- Opening Delimiter -

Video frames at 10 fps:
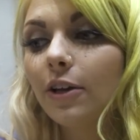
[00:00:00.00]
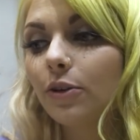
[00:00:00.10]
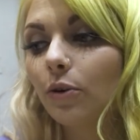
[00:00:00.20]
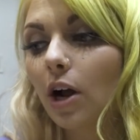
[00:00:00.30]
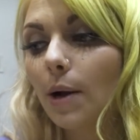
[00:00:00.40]

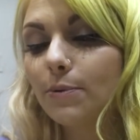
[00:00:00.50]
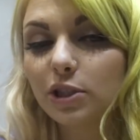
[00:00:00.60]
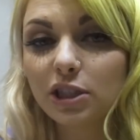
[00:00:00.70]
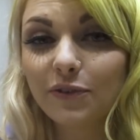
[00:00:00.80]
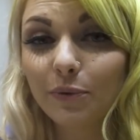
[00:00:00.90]
your
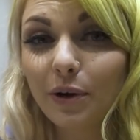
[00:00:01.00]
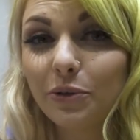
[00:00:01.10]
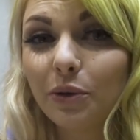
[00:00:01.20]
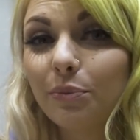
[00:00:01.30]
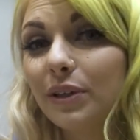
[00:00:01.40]
options for what
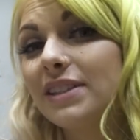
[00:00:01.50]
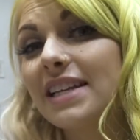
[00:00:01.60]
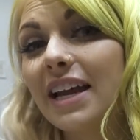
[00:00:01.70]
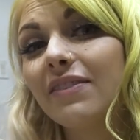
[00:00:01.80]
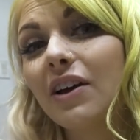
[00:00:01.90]
you can put
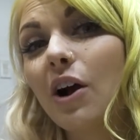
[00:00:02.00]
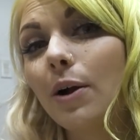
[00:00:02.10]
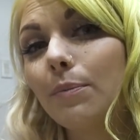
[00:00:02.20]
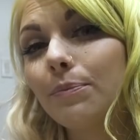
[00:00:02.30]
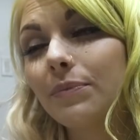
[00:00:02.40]
inside of it
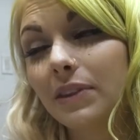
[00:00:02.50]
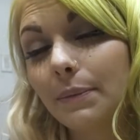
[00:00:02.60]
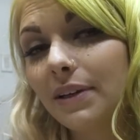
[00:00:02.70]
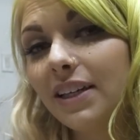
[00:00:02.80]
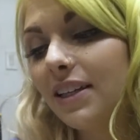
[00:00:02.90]
are
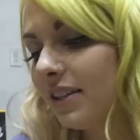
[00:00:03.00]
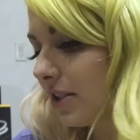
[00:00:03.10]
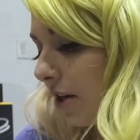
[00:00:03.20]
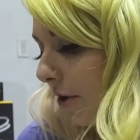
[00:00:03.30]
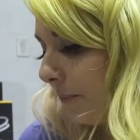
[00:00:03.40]
limited,
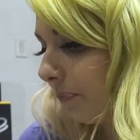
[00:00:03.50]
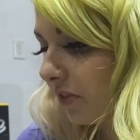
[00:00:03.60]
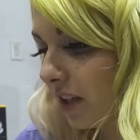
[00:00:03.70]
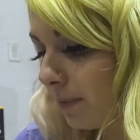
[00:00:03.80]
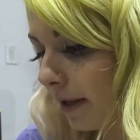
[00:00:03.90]
so
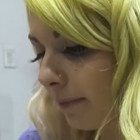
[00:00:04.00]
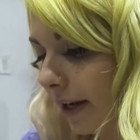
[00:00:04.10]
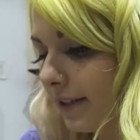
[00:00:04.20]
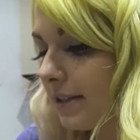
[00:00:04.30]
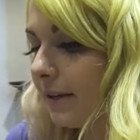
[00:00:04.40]
keep that in
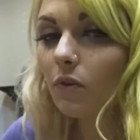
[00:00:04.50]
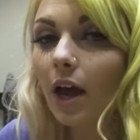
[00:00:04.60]
mind.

- Closing Delimiter -

The task: Leaving out every picture, repeat the records above exactly as they stand.

Solution to the exercise:
Video frames at 10 fps:
[00:00:00.00]
[00:00:00.10]
[00:00:00.20]
[00:00:00.30]
[00:00:00.40]

[00:00:00.50]
[00:00:00.60]
[00:00:00.70]
[00:00:00.80]
[00:00:00.90]
your
[00:00:01.00]
[00:00:01.10]
[00:00:01.20]
[00:00:01.30]
[00:00:01.40]
options for what
[00:00:01.50]
[00:00:01.60]
[00:00:01.70]
[00:00:01.80]
[00:00:01.90]
you can put
[00:00:02.00]
[00:00:02.10]
[00:00:02.20]
[00:00:02.30]
[00:00:02.40]
inside of it
[00:00:02.50]
[00:00:02.60]
[00:00:02.70]
[00:00:02.80]
[00:00:02.90]
are
[00:00:03.00]
[00:00:03.10]
[00:00:03.20]
[00:00:03.30]
[00:00:03.40]
limited,
[00:00:03.50]
[00:00:03.60]
[00:00:03.70]
[00:00:03.80]
[00:00:03.90]
so
[00:00:04.00]
[00:00:04.10]
[00:00:04.20]
[00:00:04.30]
[00:00:04.40]
keep that in
[00:00:04.50]
[00:00:04.60]
mind.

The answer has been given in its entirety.